This past week, I met for drinks with a friend from elementary school. We were good friends when we were in school together, but he moved when we were 10 years old and we lost touch. Through the connections of the Web (I still think of that www as meaning something different from the Internet), we reconnected. Our meeting was fun and nostalgic. I’m sure there were synapses firing in our brains that night that had not made those connections for a long time. That’s because we had not seen each other for 56 years.
The word “friend” has undergone some redefining in the age of social media. Even though I may have hundreds of Facebook friends, I know that very few of them are what I consider to be friends.
It is totally human to want connections and friendship with people. Setting social media aside, making and keeping friends takes some work.

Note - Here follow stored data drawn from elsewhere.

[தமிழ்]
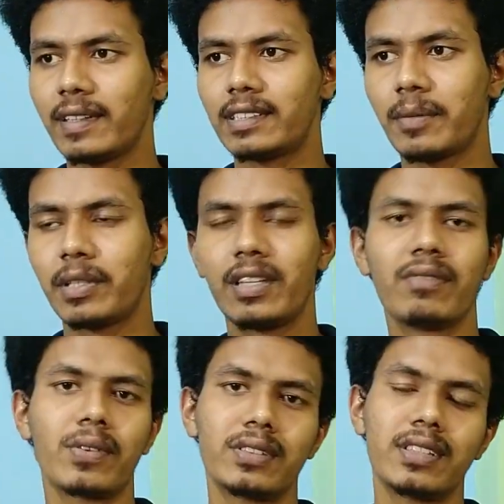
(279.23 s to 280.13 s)
ஃபர்ஸ்ட் டைம் வந்து
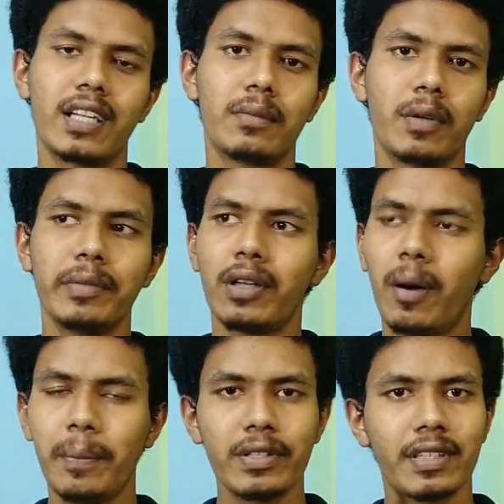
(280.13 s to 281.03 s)
இன்போசிஸ் அட்டன் பண்ணும் இந்த
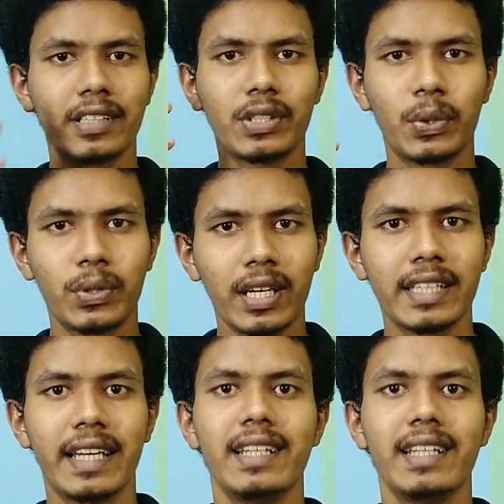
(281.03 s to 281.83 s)
ஆப்ரேஷன் எக்ஸிக்யூட்டிவ்னா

A segment on NPR’s Life Kit (a collection of podcasts on making life better) about friends has the interesting three-part title of Accept The Awkwardness: How To Make Friends (And Keep Them).

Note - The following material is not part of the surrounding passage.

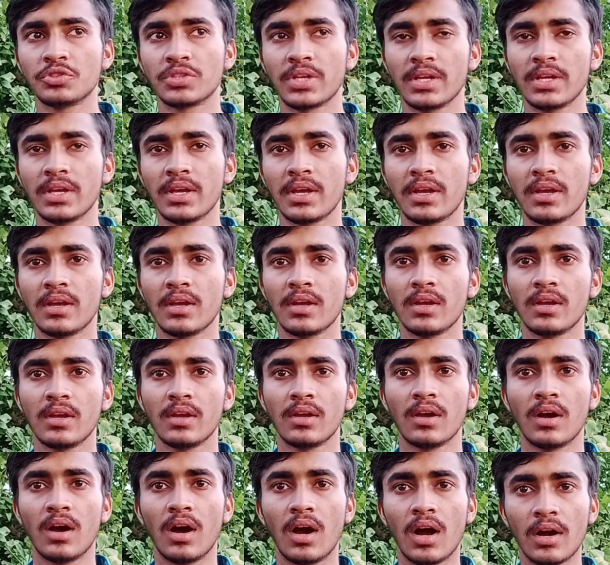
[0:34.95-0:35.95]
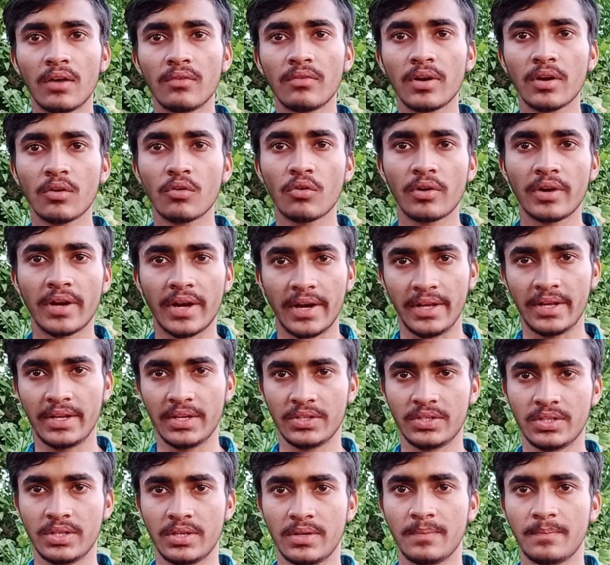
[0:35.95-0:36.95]
चाहिए हार्डवर्क और
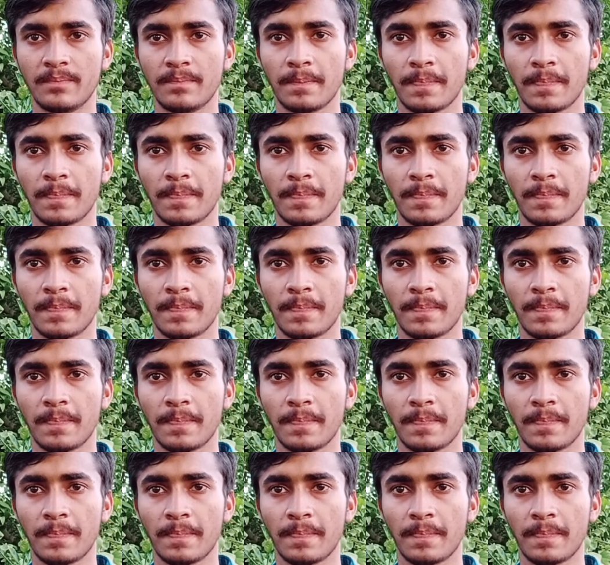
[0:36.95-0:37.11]
डेडिकेशन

There is the awkwardness of making a new friend sometimes and accepting that awkwardness can be a problem for someone that limits their opportunities for new friendships. Then there is the actual starting of friendship, and then there is the cultivation of a friendship so that it lasts.
I have many people who I would have classified as friends from school (kindergarten through college) and from my workplaces who I never saw outside of that setting and who I rarely or never see since that setting ended. Are they still friends? I don’t think so.

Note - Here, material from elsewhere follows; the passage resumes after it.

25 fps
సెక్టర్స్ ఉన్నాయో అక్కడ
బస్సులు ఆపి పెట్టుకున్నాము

Facebook once promoted using friend lists and I set up about a dozen using school, work, former students, poetry people, etc. They seem to have fallen from favor and I’m not even sure where to find them in the app anymore. One default category there was “acquaintance” which I think is a good word to describe a person you know slightly, but who is not a friend.
The NPR podcast had several suggestions. One is “Accept the awkwardness and assume that other people need new friends, too.” That uncomfortable moment of introducing yourself, in person or via an email or text or whatever, is a time when you feel somewhat exposed. There is the possibility of rejection, which no time wants.
Another suggestion is the optimistic “Remember that people will like you more than you think they will.” I’m not sure even this late in life that I have arrived at that conclusion about myself. NPR talked to a researcher who studies the “liking gap,” which says that the little voice in your head telling you that somebody didn’t like you very much is wrong, so don’t listen to it.
They also say that you should “invest in activities that you love” because doing things you’re passionate about will naturally draw people to you, and you’ll naturally connect with other people who share something already.
I mentioned the possibility of rejection earlier and that for me was a major problem for me when it came to dating. I separate making new friends to making connections that I feel would be romantic. But their advice is “to treat friendship as seriously as you would dating.” I don’t think I agree, but since I have been out of the dating game for decades, I can’t really evaluate the 2019 situation.
To maintain a friendship you really do need to be present. You have to turn off the many distractions and really listen and notice things about your friend. I have become a friendship notetaker using my phones’ notes and contacts apps to remember birthdays, anniversaries, children, relatives, jobs other life information to make connections with friends’ lives.
ADDITIONAL: Gillian Sandstrom’s research on the liking gap found that after strangers have conversations, they are liked more than they know. She gives detailed instructions for how to in her scavenger hunt instructions – you can even take part in her research.